I continue to count birds weekly at the Alligator Farm. We focus on wood storks and roseate spoonbills every week since they are endangered. Once a month, we count an additional 5 species (great egrets, snowy egrets, cattle egrets, little blue herons and tri-colored herons). We always keep an eye out for nesting green herons that nest at the Alligator Farm occasionally. Gen, the curator, tries to band a few young spoonbills and wood storks each nesting season. It is a tricky endeavor since the birds nest over the alligators. She has to find nests that are easy to reach and do it at the perfect time so the babies do not jump to their demise but are old enough to be banded. I got pictures of some newly banded chicks today. Gen was able to band two of these siblings. The third chick, seen here in the bottom of the nest, was so small that she decided not to band it. It is now called the “runt”.

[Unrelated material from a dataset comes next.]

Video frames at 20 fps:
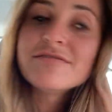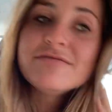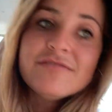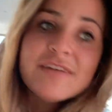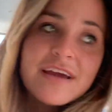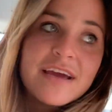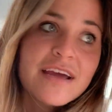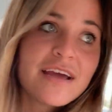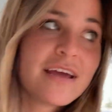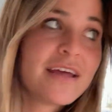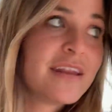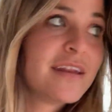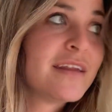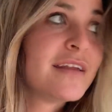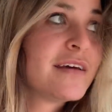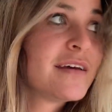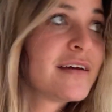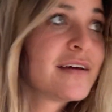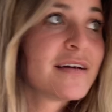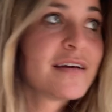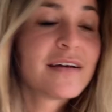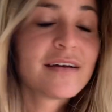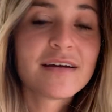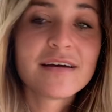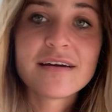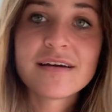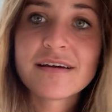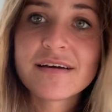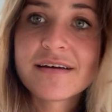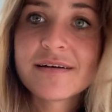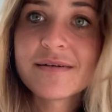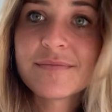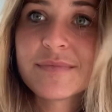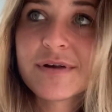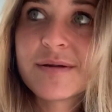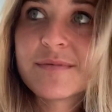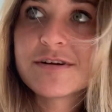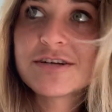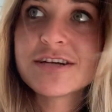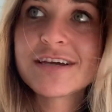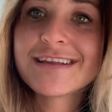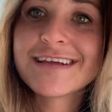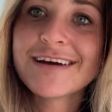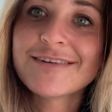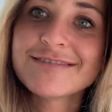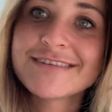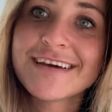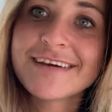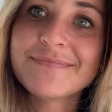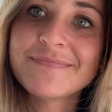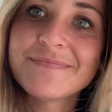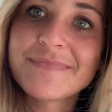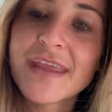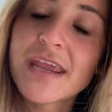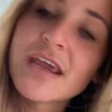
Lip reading: van pretty much like the outside.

Unfortunately, several weeks ago, we found a great egret hanging from a branch dead. It is wrapped in string. It got entangled and after landing in this tree, got stuck and could not escape. Because of the location above the alligators, it is too dangerous to extract the carcass. It is a sad reminder of how our trash has a negative impact on wildlife.

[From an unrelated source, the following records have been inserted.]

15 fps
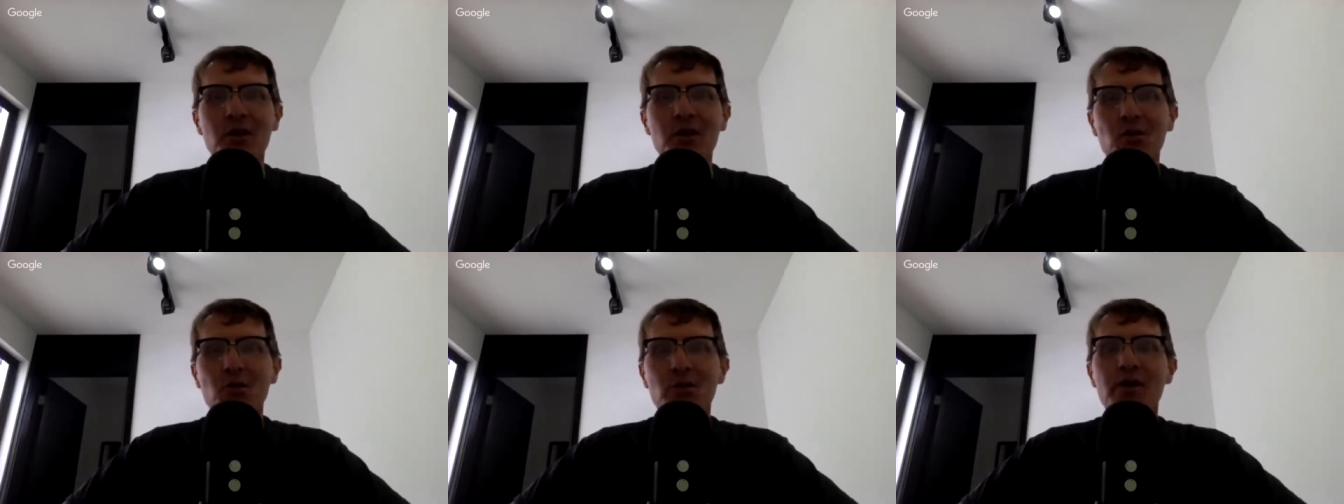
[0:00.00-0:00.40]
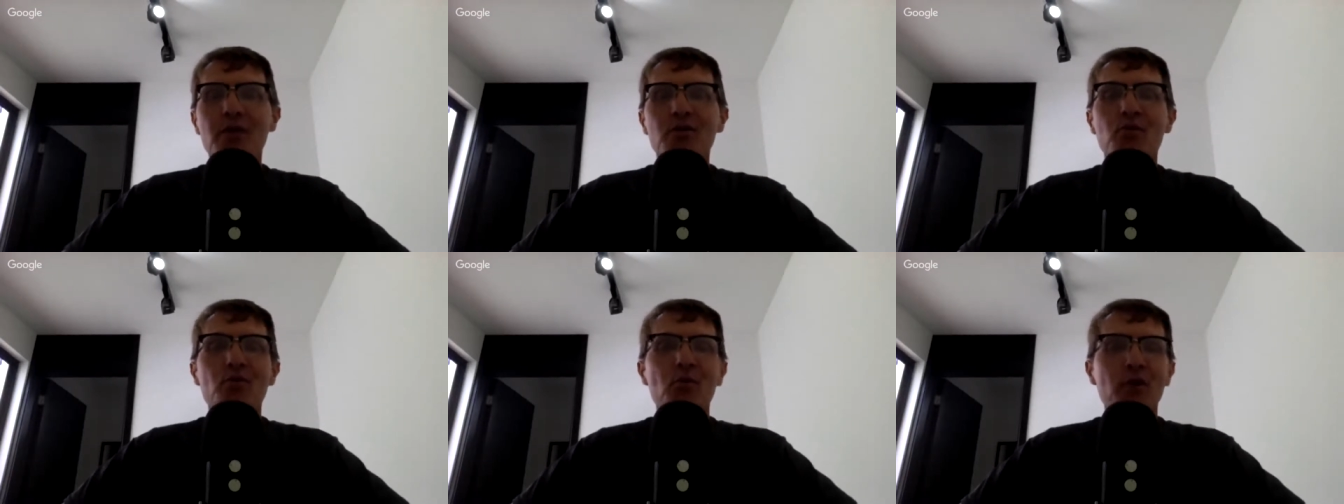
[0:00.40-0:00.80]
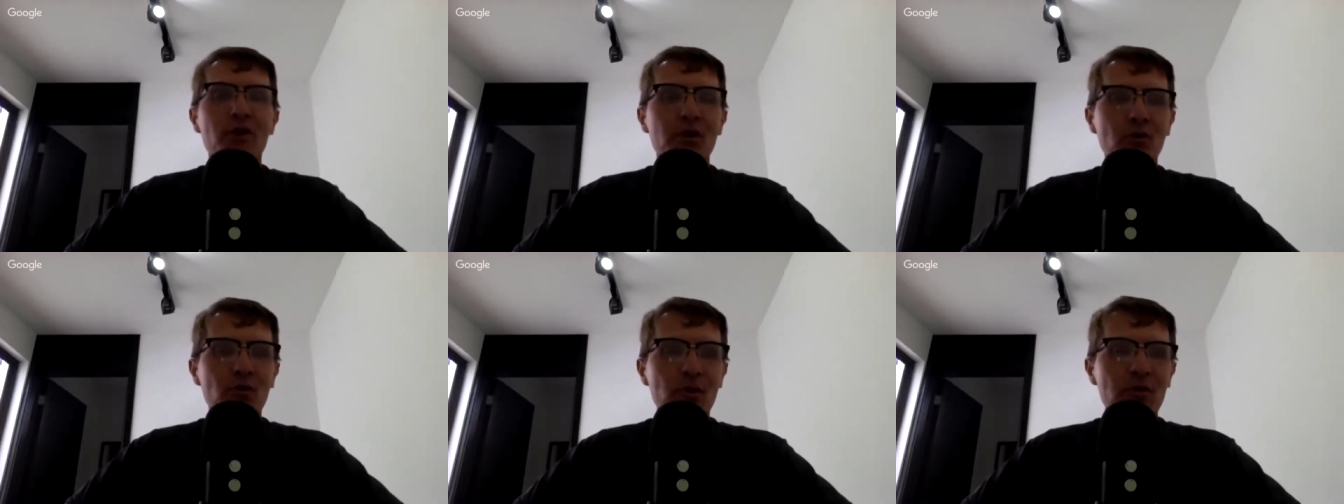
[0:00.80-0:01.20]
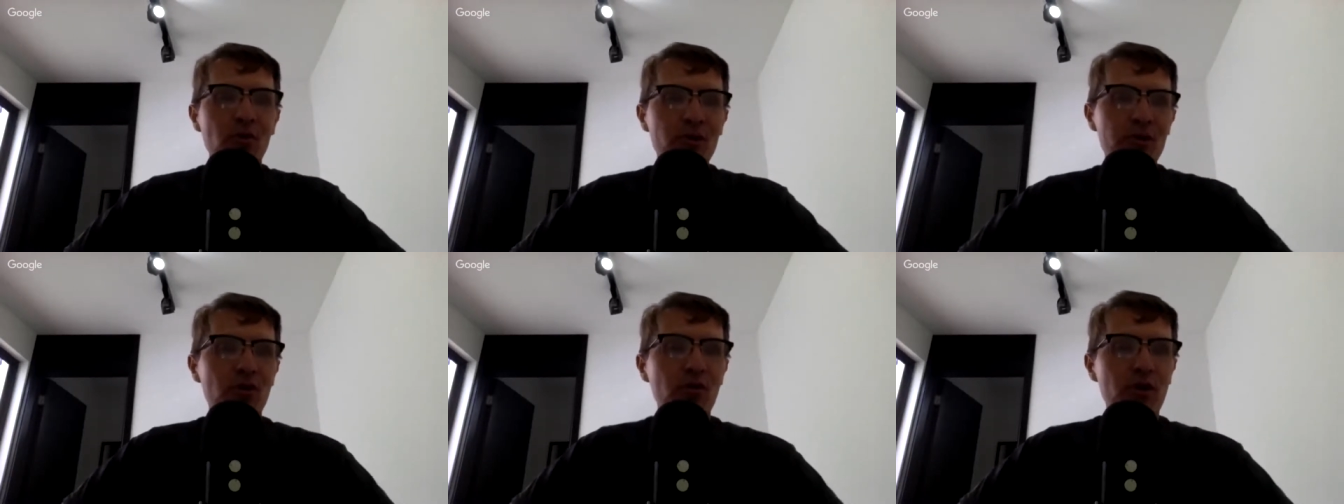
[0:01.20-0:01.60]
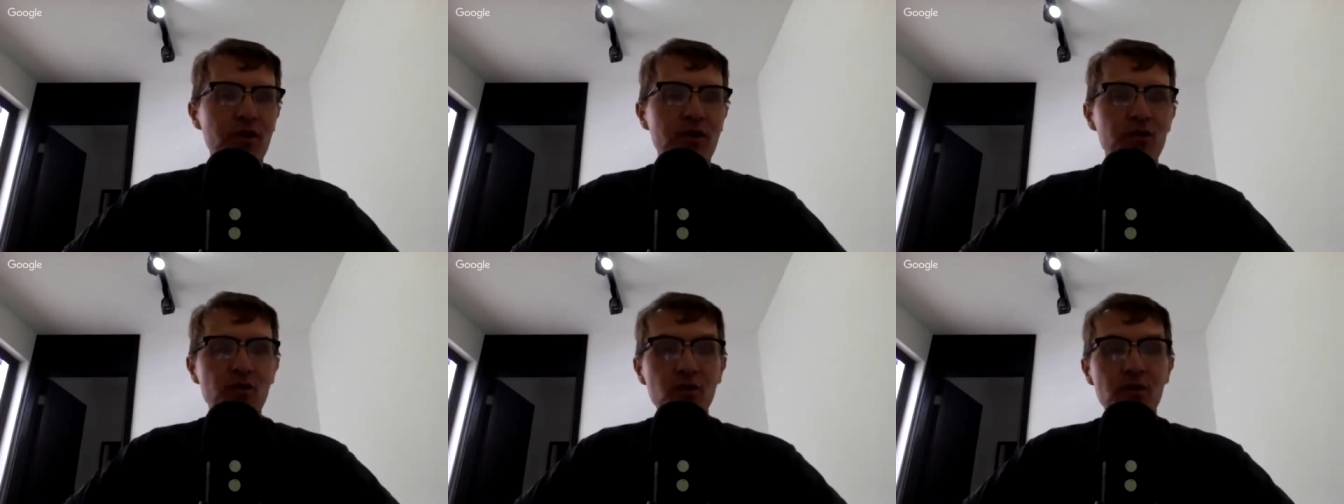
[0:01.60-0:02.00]
what where do you want what do you want to
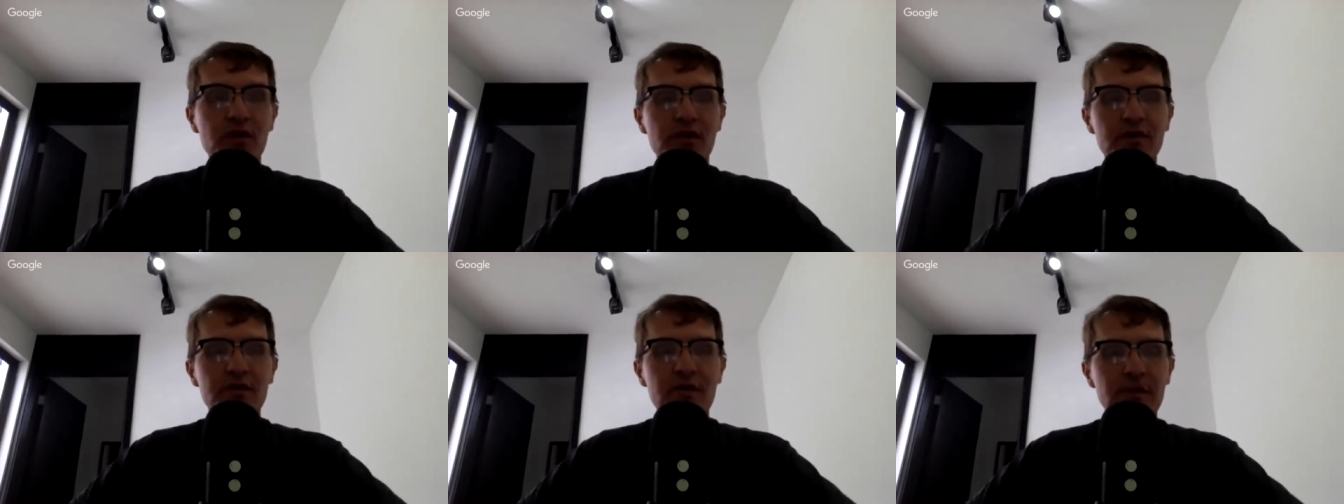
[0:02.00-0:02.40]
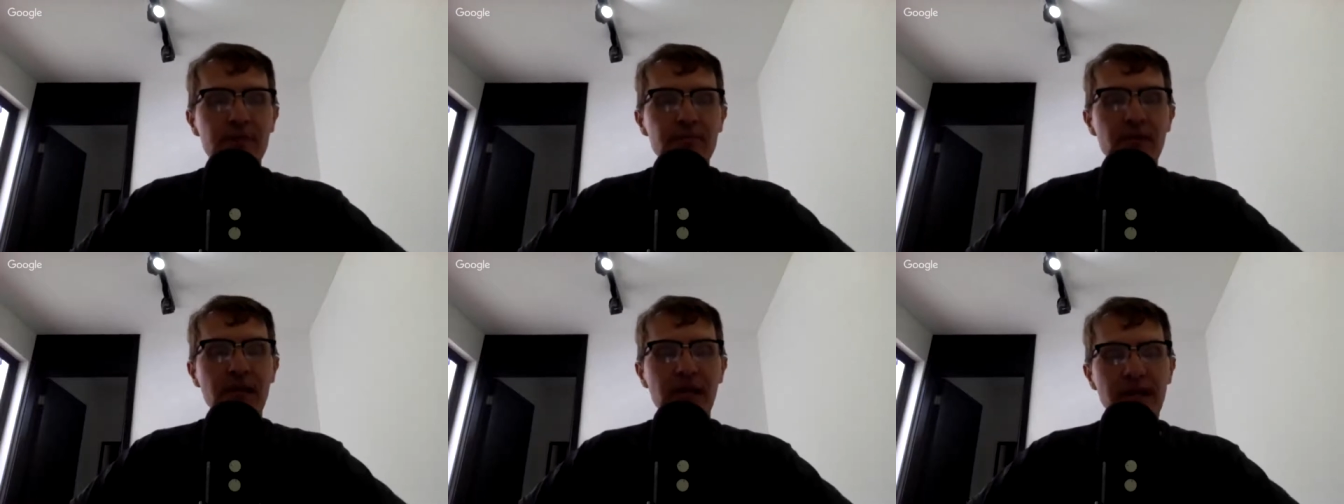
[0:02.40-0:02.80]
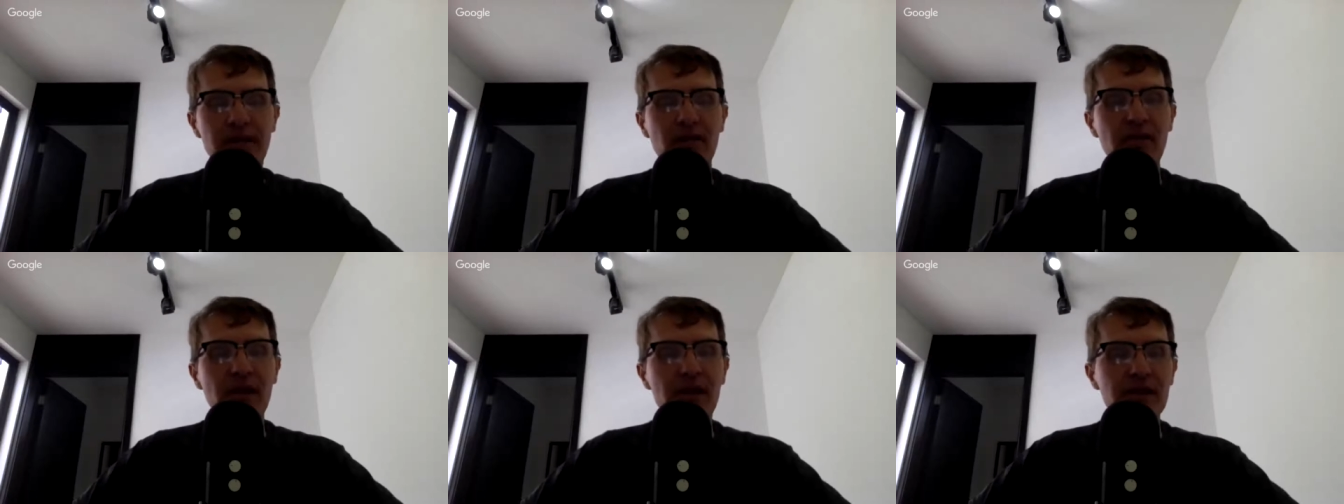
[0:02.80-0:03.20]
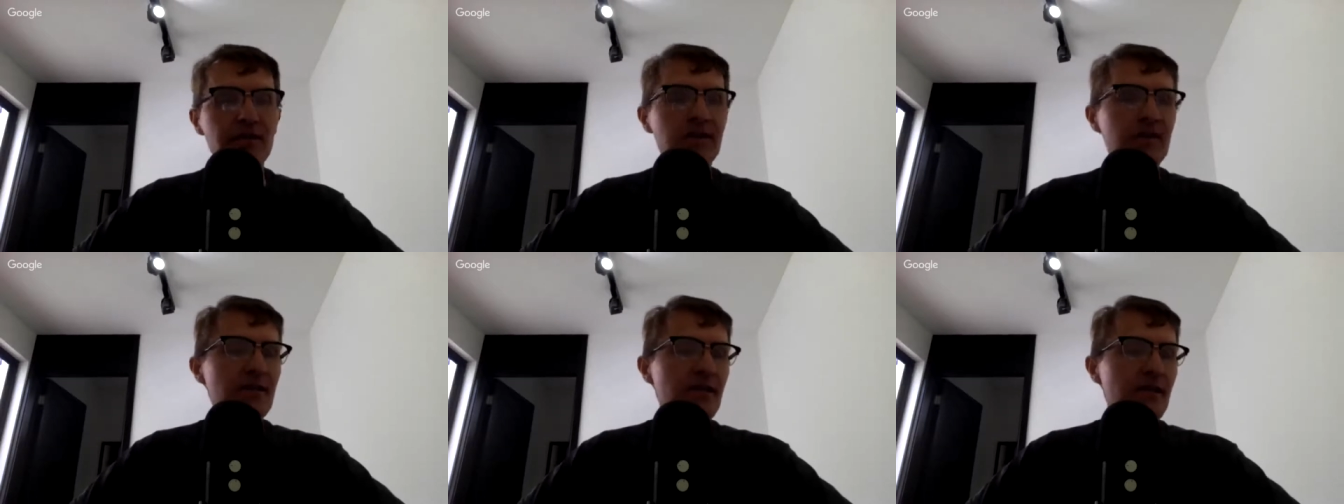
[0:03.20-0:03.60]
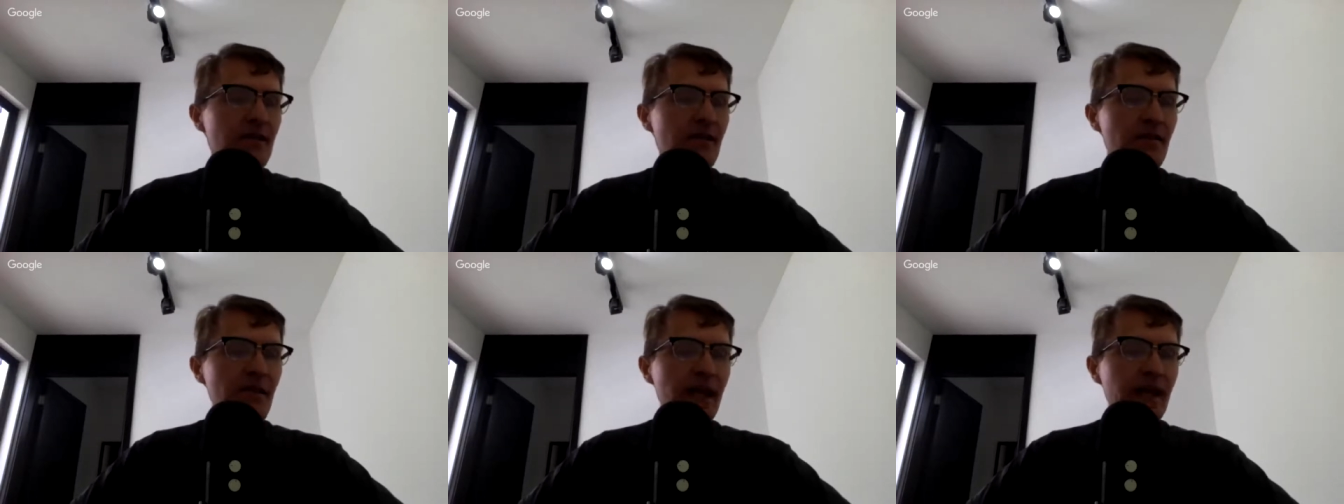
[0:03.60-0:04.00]
do with this and i think
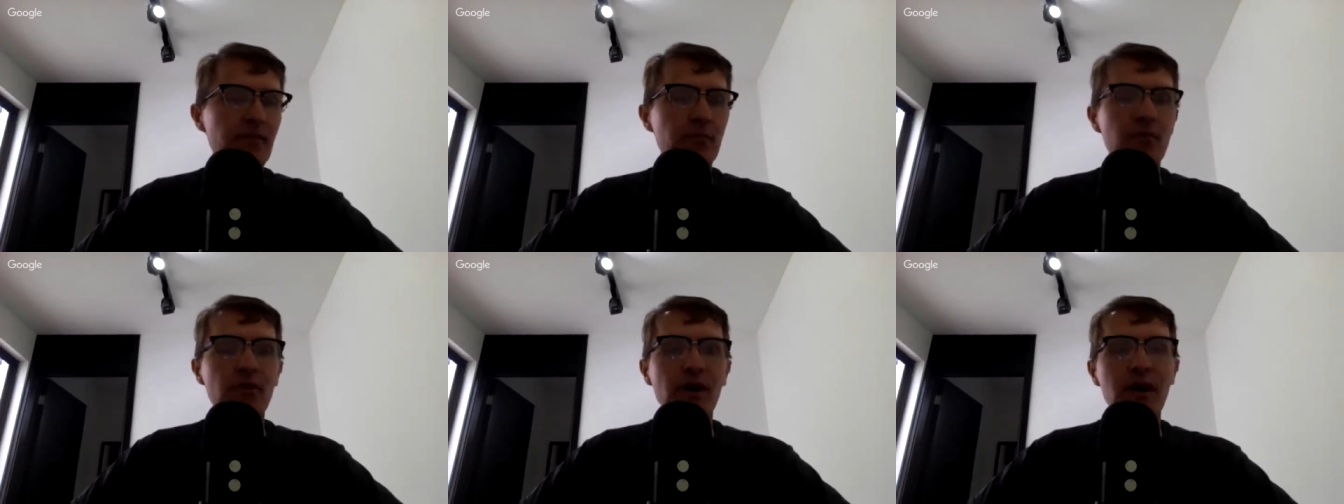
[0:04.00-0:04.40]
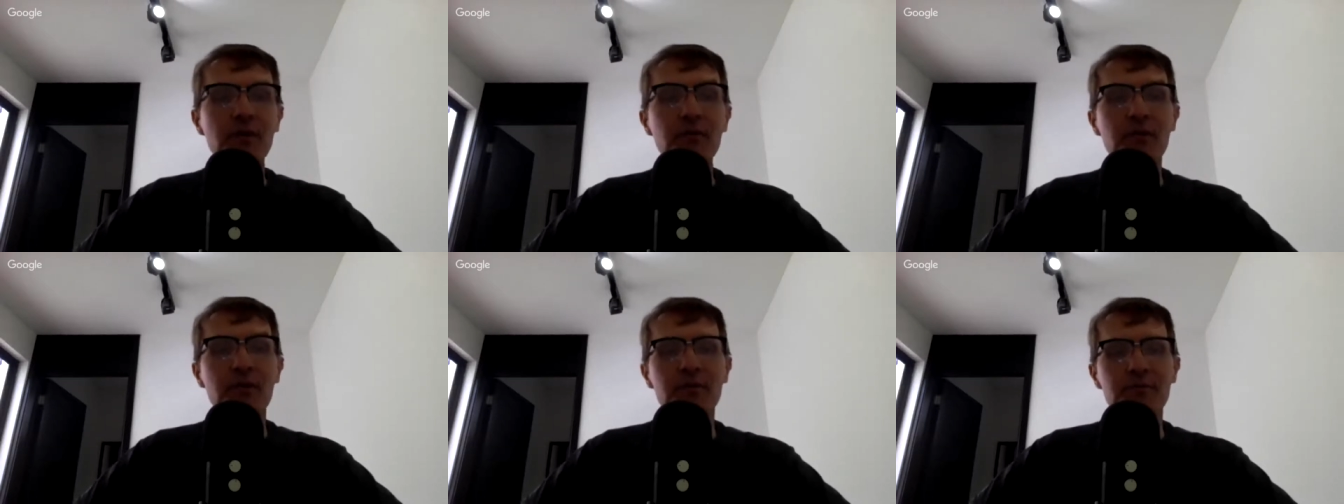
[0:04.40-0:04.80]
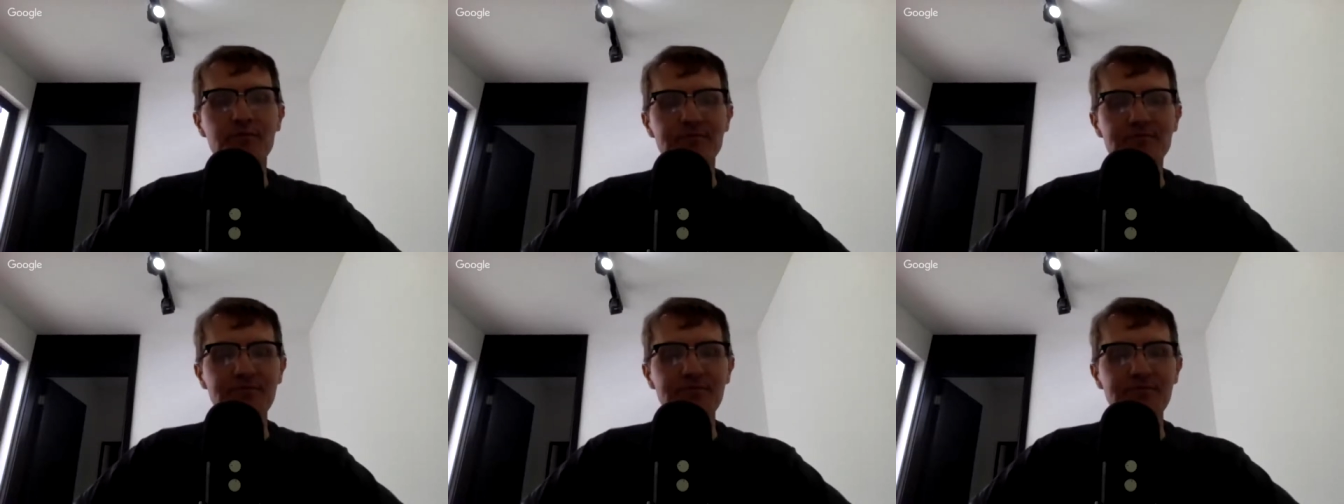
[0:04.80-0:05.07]
that problem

In the picture below, a tri-colored heron is feeding one of its chicks. If you have a good enough monitor, you may be able to see the fish in the adults beak.
On my walks on our street, I have regularly been seeing Topaz, the blue jay I released last year. Yesterday, I heard a bird fly into the tree nearest me while on my walk and I recognized the sound the bird was making. It was the sound Topaz made when he/she was young. I walked over to the tree and when Topaz saw me, the bird displayed its “begging wings”, and flew off. It was so cool to know Topaz continues to recognize me and likes to say “hi”.